EP has been in closed-doors meetings with London housing bodies – including the Greater London Authority and the Association of London Government – that would result in it buying up to 30 ha of brownfield land in the capital, Housing Today can reveal.
EP will then act as lead developer for the land. It hopes to develop up to 3000 homes, 2000 of which will be for sale at below market value – and will contract housebuilders to do nothing more than build the homes. As EP is taking on all the risk, the hope is that housebuilders can be encouraged to lower their profit margins. This will allow EP to sell on as many of the homes as possible at a significant discount.
EP raised the veil over the key project last Friday when it advertised for a development partner, which it hopes will be in place by 2004.

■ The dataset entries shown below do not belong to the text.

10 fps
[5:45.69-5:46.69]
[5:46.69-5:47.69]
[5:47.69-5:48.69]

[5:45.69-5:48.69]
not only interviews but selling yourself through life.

£70m has been set aside to purchase the brownfield land, which EP expects will be formed from a number of pockets of derelict land. The first of these is likely to be in London Docklands, where EP also owns the Greenwich Millennium Village project.
EP presently owns very little land in London. It hopes to build substantially on its holdings so it can deliver the government's Communities Plan targets for extra 200,000 homes in the South-east in the next 15-20 years.

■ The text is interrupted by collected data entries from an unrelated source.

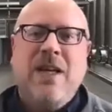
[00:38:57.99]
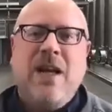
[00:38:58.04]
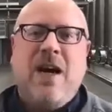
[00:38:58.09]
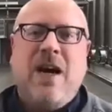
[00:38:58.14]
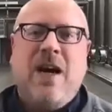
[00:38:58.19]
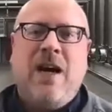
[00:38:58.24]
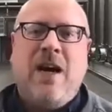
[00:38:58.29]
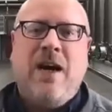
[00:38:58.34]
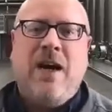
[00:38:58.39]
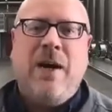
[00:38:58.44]

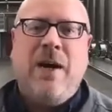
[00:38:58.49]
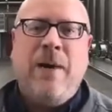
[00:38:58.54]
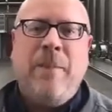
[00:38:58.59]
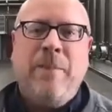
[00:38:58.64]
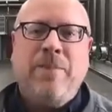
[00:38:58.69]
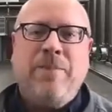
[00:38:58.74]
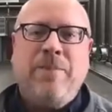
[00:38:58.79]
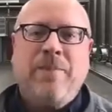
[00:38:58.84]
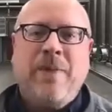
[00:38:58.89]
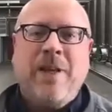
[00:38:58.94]

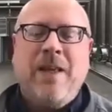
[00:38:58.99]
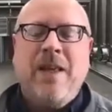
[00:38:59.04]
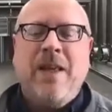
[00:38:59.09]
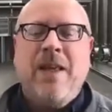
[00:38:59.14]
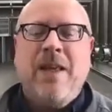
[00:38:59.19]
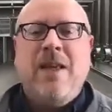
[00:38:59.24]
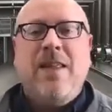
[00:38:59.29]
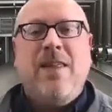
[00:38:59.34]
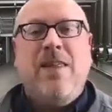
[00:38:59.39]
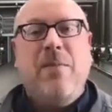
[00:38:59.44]

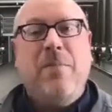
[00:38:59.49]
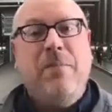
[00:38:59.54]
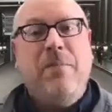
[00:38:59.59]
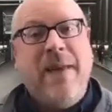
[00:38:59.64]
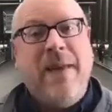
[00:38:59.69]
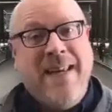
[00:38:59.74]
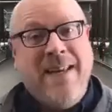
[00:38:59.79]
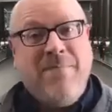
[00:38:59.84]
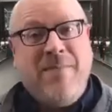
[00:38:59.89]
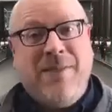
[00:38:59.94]
The
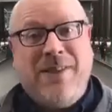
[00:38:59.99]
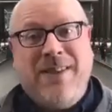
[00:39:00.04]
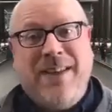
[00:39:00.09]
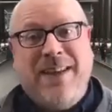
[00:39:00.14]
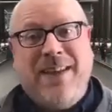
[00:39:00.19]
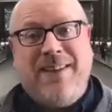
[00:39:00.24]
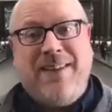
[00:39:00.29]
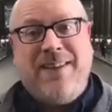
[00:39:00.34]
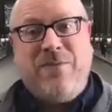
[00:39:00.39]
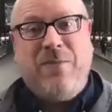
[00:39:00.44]
beams
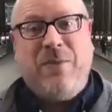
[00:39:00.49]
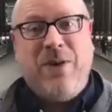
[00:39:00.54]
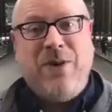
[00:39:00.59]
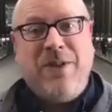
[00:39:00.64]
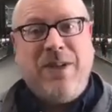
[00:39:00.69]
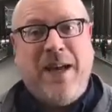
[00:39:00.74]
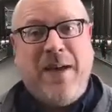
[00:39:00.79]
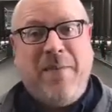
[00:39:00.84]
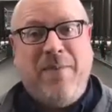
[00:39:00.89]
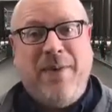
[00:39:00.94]
that
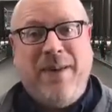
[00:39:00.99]
burned up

The regeneration quango, which has been transformed since Margaret Ford and David Higgins recently took over as chair and chief executive respectively, will use this radical approach in London as a pilot to explore the response to its move into taking the lead on key developments.
If the pilot is successful, EP will look at rolling the approach out to other areas across the country.
John Lewis, director of the strategic joint ventures division at EP, said: "We want to work out if we can exploit economies of scale in large schemes to be able to sell homes for less. We will hold the land and deal with the planning and selling side of things – all developers would have to do is build the homes. Hopefully this will really speed up delivery."
Lewis added that if EP was successful in selling homes at, for instance, 70% of their market value, but retain a 30% stake, that this latter "equity share" could be converted into capital.
"We are looking at a funding vehicle to specifically exploit this and perhaps there will be a role for housing associations in using this money," Lewis added.
Steve Douglas, London director of investment and regeneration at the Housing Corporation, said: "This will build on the relationship between EP and the corporation. EP uses its clout to provide land and facilitate construction; the corporation uses less grant to fund subsequent schemes due to the extra capital realised through the retained equity element."